*DIRECTIONS*:
Please copy out all lines of the entries that contain the word "video".

*EXTRACTED DATA*:

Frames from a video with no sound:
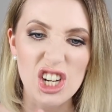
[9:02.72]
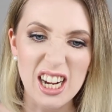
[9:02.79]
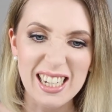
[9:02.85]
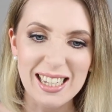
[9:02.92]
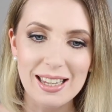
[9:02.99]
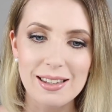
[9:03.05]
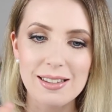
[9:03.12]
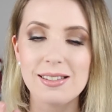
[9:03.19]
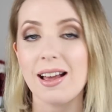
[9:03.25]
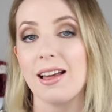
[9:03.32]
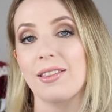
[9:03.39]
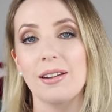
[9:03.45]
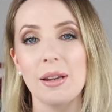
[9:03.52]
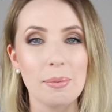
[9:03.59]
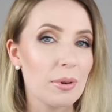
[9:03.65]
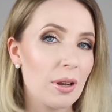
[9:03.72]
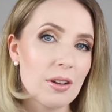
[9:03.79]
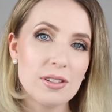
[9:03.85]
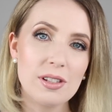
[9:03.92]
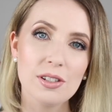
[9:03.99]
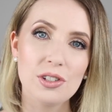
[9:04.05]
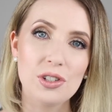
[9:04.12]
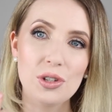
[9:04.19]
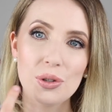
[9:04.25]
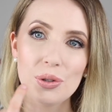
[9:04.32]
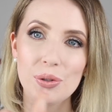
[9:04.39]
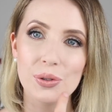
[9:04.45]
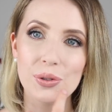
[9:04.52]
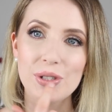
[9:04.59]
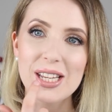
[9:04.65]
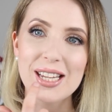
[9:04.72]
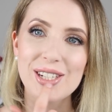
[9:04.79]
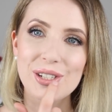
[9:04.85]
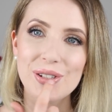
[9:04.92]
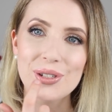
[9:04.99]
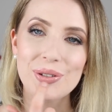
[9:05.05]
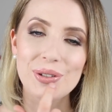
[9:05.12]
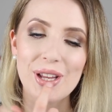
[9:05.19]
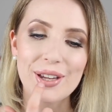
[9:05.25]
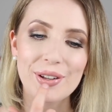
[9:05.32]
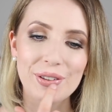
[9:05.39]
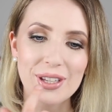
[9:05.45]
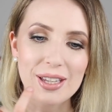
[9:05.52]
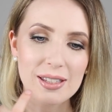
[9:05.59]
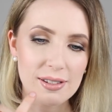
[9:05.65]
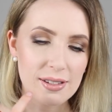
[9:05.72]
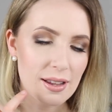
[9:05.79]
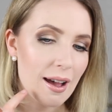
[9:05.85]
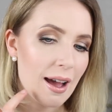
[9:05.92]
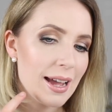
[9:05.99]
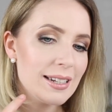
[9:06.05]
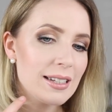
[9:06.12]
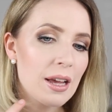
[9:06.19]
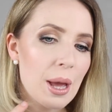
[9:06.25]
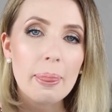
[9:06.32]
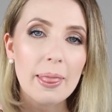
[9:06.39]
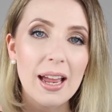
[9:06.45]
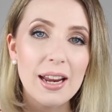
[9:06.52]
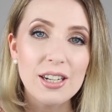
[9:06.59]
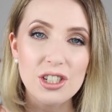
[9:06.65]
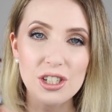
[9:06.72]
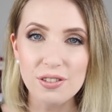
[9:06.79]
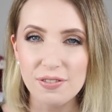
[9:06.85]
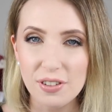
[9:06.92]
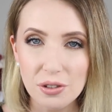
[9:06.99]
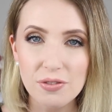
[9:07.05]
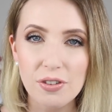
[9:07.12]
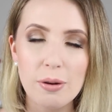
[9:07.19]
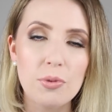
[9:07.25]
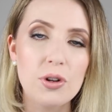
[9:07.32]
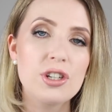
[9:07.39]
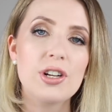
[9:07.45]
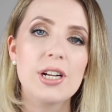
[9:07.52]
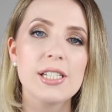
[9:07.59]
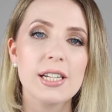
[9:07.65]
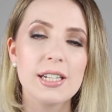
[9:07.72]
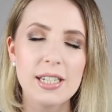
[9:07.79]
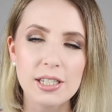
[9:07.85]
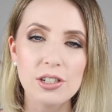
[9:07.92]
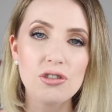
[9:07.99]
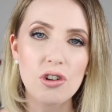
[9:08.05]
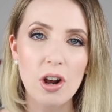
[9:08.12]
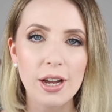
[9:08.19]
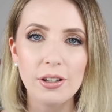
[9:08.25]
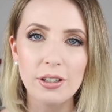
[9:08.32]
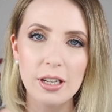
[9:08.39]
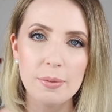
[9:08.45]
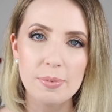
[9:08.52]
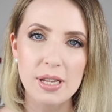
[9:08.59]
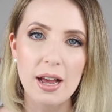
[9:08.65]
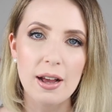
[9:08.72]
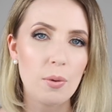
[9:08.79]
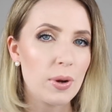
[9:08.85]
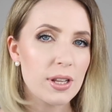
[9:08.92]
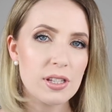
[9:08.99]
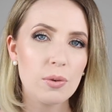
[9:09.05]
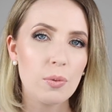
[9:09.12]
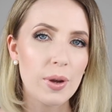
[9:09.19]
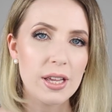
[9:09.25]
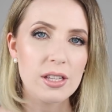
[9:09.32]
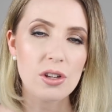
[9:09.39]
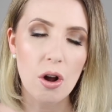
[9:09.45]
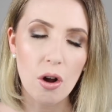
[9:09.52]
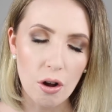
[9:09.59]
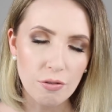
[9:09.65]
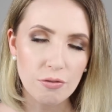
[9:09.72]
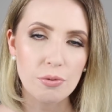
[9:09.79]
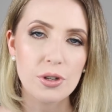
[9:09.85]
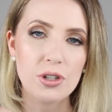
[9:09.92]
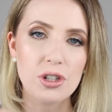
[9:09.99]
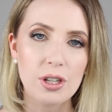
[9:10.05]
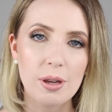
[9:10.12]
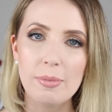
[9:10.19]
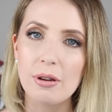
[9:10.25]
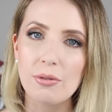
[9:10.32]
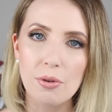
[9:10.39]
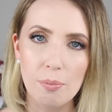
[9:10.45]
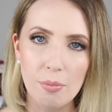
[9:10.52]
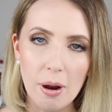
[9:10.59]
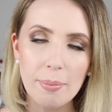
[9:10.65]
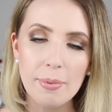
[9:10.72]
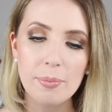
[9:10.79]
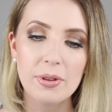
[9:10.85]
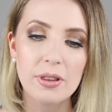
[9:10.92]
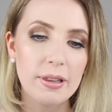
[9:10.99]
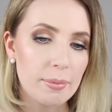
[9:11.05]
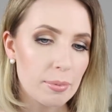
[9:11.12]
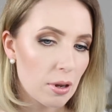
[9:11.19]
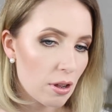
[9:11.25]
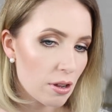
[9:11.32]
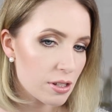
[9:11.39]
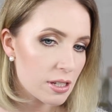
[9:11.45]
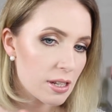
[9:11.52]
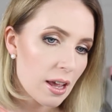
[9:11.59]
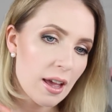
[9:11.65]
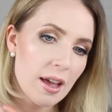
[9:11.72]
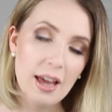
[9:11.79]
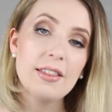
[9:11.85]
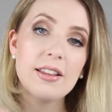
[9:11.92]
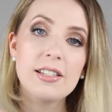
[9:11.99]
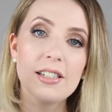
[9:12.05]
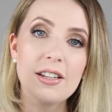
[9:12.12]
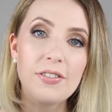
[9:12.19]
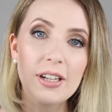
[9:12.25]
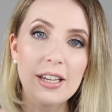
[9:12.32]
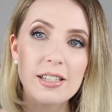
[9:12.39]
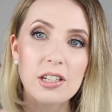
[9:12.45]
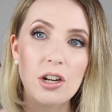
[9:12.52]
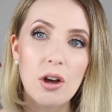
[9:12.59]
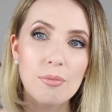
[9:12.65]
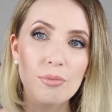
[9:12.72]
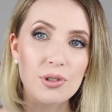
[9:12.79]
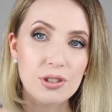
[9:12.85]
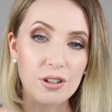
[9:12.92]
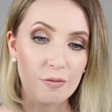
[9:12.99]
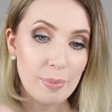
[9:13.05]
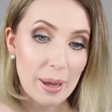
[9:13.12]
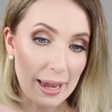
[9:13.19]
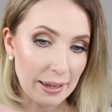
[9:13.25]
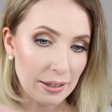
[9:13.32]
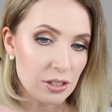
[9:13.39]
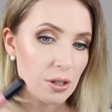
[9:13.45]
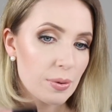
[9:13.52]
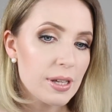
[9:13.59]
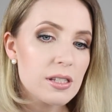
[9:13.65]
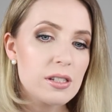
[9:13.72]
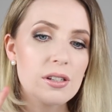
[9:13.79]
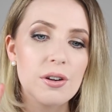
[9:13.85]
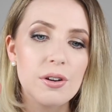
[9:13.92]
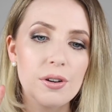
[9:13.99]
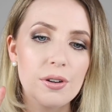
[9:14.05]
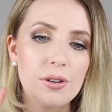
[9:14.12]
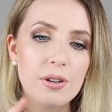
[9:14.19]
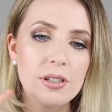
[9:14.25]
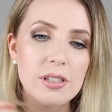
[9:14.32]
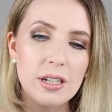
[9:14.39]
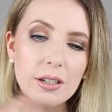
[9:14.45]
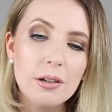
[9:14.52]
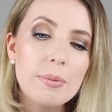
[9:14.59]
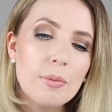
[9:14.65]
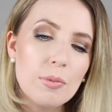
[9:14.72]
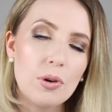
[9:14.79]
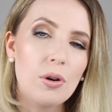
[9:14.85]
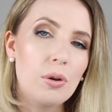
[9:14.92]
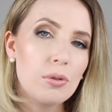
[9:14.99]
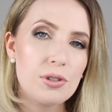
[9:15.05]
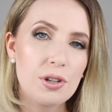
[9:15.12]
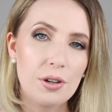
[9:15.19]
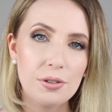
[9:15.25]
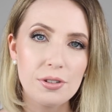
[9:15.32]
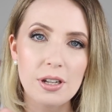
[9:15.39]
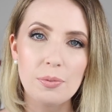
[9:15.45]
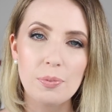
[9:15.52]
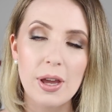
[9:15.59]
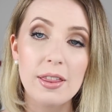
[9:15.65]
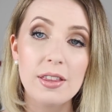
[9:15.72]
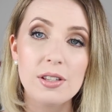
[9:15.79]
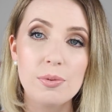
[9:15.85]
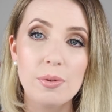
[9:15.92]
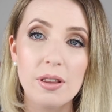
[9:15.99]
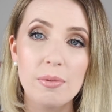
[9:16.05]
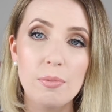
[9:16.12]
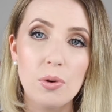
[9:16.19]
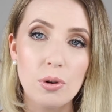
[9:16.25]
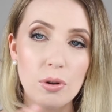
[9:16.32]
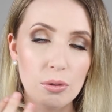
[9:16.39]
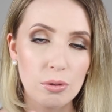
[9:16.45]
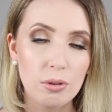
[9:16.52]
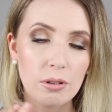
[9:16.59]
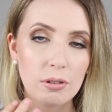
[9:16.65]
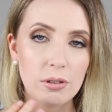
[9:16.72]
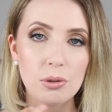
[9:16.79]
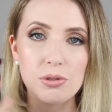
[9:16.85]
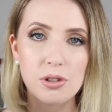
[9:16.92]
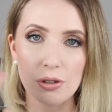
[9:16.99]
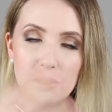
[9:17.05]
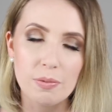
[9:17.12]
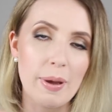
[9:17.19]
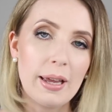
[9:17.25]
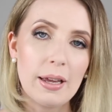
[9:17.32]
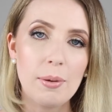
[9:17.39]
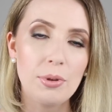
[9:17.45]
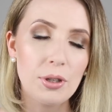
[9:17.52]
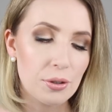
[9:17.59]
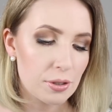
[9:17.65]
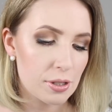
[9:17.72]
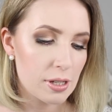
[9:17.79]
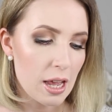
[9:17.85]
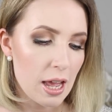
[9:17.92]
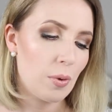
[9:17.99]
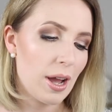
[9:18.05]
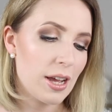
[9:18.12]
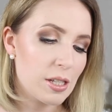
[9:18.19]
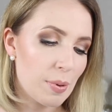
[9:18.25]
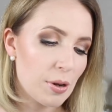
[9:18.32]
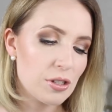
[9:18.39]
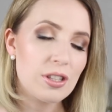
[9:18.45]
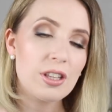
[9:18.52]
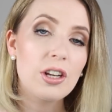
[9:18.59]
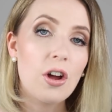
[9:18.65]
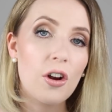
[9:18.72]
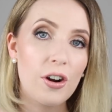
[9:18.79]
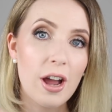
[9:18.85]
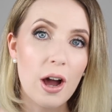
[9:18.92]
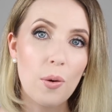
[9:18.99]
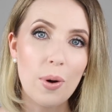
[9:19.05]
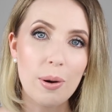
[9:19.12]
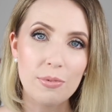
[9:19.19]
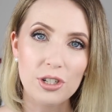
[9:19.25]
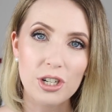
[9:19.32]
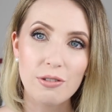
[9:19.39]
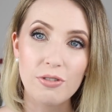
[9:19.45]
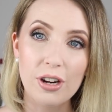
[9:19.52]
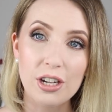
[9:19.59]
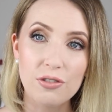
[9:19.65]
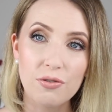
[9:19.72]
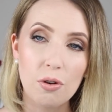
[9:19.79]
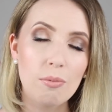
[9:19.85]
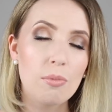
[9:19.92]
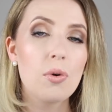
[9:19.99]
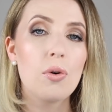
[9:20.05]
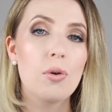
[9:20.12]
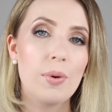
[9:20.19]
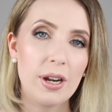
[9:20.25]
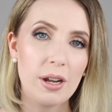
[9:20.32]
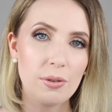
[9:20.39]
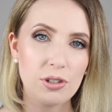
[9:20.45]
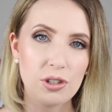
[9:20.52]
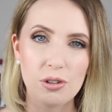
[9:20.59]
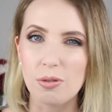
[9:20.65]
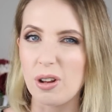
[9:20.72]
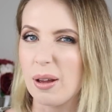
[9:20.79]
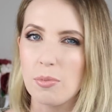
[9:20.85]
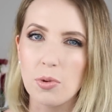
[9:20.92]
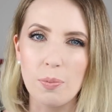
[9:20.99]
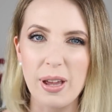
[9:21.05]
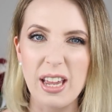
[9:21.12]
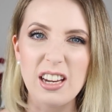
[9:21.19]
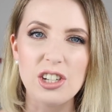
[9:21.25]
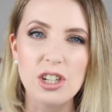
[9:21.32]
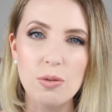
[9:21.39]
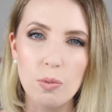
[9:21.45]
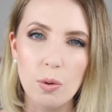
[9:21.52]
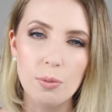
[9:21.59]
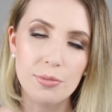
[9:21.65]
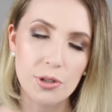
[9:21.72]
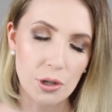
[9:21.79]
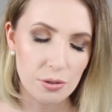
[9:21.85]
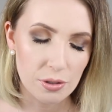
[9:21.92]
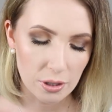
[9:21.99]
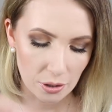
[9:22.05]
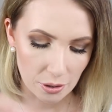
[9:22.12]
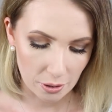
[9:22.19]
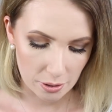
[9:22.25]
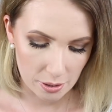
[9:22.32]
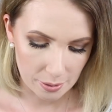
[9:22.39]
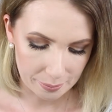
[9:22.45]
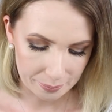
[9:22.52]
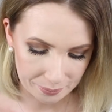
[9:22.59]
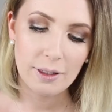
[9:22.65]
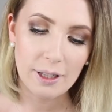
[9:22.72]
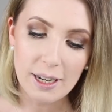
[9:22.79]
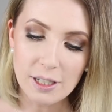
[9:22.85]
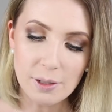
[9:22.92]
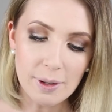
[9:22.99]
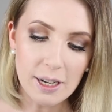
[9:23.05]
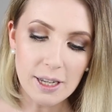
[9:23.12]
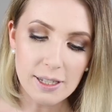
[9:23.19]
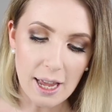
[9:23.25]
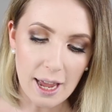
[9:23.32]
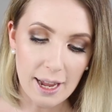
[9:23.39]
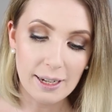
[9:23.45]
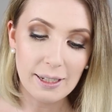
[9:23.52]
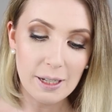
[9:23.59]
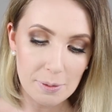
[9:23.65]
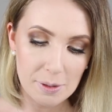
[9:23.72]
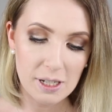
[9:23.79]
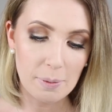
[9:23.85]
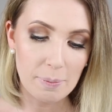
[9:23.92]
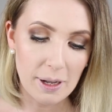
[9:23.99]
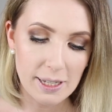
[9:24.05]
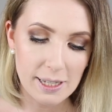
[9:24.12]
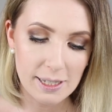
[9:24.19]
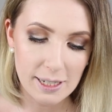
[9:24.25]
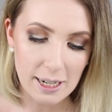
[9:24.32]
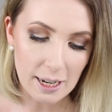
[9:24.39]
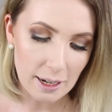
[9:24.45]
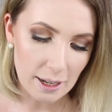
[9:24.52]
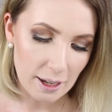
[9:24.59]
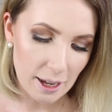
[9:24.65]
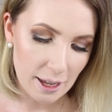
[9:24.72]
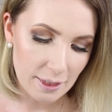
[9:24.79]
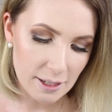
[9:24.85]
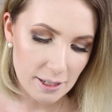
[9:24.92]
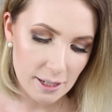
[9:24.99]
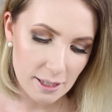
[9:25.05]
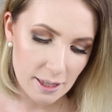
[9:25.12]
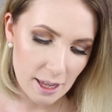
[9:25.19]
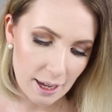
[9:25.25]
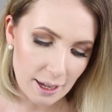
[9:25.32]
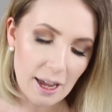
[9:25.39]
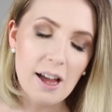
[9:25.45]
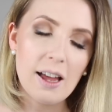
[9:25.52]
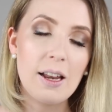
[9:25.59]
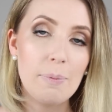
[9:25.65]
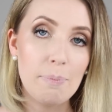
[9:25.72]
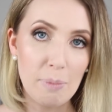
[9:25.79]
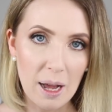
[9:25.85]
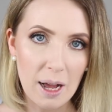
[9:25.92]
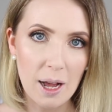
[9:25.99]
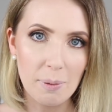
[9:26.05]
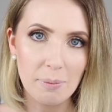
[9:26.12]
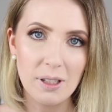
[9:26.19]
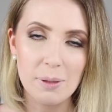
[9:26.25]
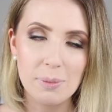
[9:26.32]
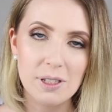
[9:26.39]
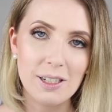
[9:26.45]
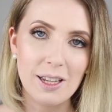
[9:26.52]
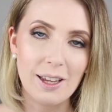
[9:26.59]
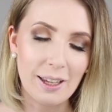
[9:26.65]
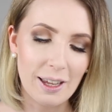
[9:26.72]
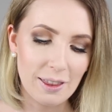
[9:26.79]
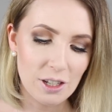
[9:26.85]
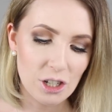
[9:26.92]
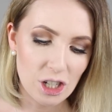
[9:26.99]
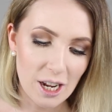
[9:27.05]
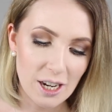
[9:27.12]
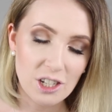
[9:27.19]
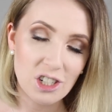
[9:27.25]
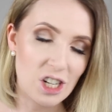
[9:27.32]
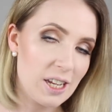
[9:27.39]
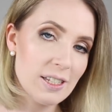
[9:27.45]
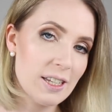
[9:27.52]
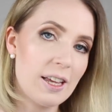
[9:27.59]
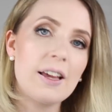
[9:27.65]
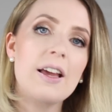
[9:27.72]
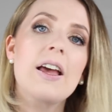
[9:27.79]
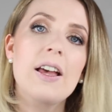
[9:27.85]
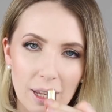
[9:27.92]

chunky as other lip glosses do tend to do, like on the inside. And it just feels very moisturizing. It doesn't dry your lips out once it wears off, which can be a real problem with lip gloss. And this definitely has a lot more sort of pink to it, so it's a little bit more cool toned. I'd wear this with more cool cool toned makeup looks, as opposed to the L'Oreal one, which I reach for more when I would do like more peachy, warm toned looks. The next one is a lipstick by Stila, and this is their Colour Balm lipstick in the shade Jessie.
--
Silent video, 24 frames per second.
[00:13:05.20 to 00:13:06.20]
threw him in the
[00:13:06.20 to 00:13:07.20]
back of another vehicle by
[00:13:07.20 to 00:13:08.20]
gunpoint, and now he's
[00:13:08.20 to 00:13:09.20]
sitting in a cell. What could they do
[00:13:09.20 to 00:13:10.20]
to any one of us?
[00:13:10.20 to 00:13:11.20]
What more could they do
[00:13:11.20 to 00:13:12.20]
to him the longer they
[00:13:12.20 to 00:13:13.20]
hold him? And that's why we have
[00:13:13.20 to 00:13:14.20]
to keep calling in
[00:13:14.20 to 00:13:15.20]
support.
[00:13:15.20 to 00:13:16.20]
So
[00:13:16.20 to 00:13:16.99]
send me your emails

*EXPECTED OUTPUT*:
Frames from a video with no sound:
Silent video, 24 frames per second.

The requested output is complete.